I swallow. “Can we please change the subject?”
“Sure. Okay.”
But for a couple of minutes, we don’t say anything else.
“Want to go swimming?” he asks eventually.
“Yeah,” I say, surprised to realize I do. There’s something appealing right now about the thought of jumping into the sea, plunging my head beneath cold water, washing away the strange tension that’s settled unexpectedly between us.
Caleb gets to his feet, offers me his hand. As I stand up, he pulls me close to him. “I’m sorry,” he whispers, “if I wasn’t completely straight with you, about why me and Helen broke up. I was probably trying to downplay it because... well, I really like you, Lucy. I mean, a lot.”
“Let’s not talk about it anymore,” I whisper into his chest. “Let’s just go and find the sea.”
Go
Tash has been trying to reach me for a whole month when, finally, early on a Sunday in mid-June, she catches me as I’m popping to the shop.
She ambushes me on the street as I step outside the house, which makes me think she’s been waiting there since dawn.
I wonder if Dylan and Simon have come to London with her. I wonder what Simon knows.

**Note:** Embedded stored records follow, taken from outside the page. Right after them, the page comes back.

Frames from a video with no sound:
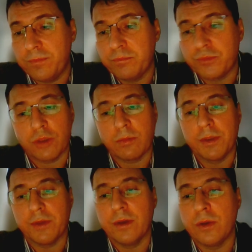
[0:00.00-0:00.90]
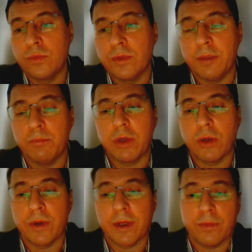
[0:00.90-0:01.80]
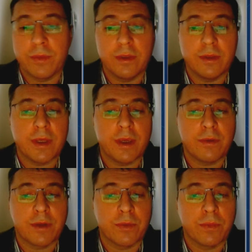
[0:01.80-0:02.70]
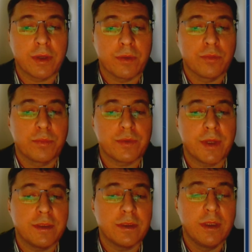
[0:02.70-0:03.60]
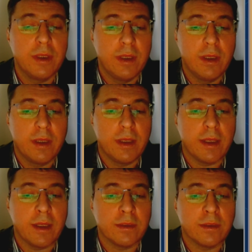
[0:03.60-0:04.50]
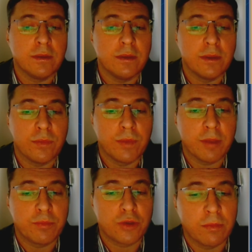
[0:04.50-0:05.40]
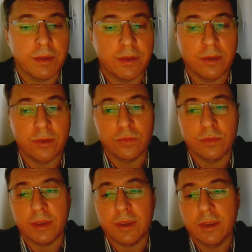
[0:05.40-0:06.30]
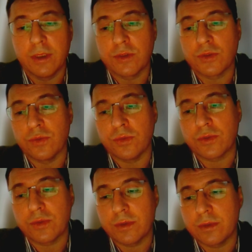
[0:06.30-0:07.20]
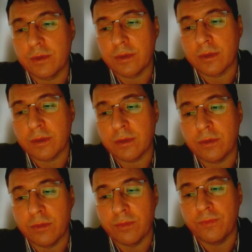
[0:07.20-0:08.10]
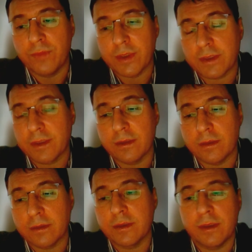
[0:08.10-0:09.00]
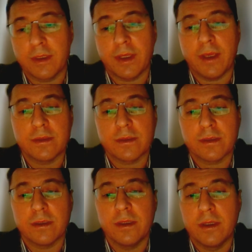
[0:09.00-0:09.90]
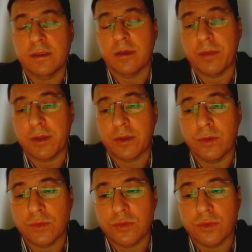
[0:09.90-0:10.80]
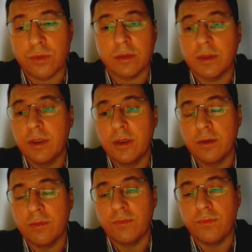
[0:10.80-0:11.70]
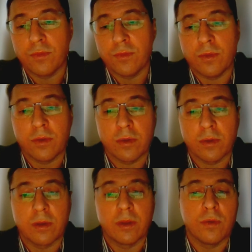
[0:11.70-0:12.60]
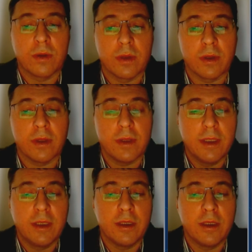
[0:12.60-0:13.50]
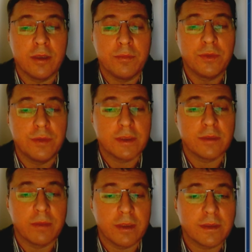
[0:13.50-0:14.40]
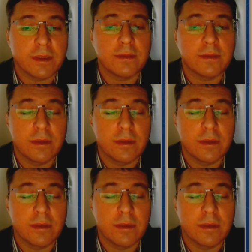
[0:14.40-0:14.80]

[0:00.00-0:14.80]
probably the only employer within the area where we operate. And we are probably the only source of assistance in case something goes wrong for local municipalities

It’s the first time we’ve been face-to-face since I found out, since that unthinkable night in May when my whole world collapsed.
“Lucy,” she says, like I might not have seen her standing right in front of me. She’s lost a lot of weight—so much that I’d find it shocking, if I weren’t already in receipt of a string of infuriating WhatsApps from my mum informing me Tash has barely been eating.
“Go away, Tash,” I mutter. She watched me spiral out after the breakup, questioning everything. And she’s had ten years since to come clean.
“This is crazy,” Tash says. Already she sounds like she might break down. “Please, Lucy. I just want to talk to you.”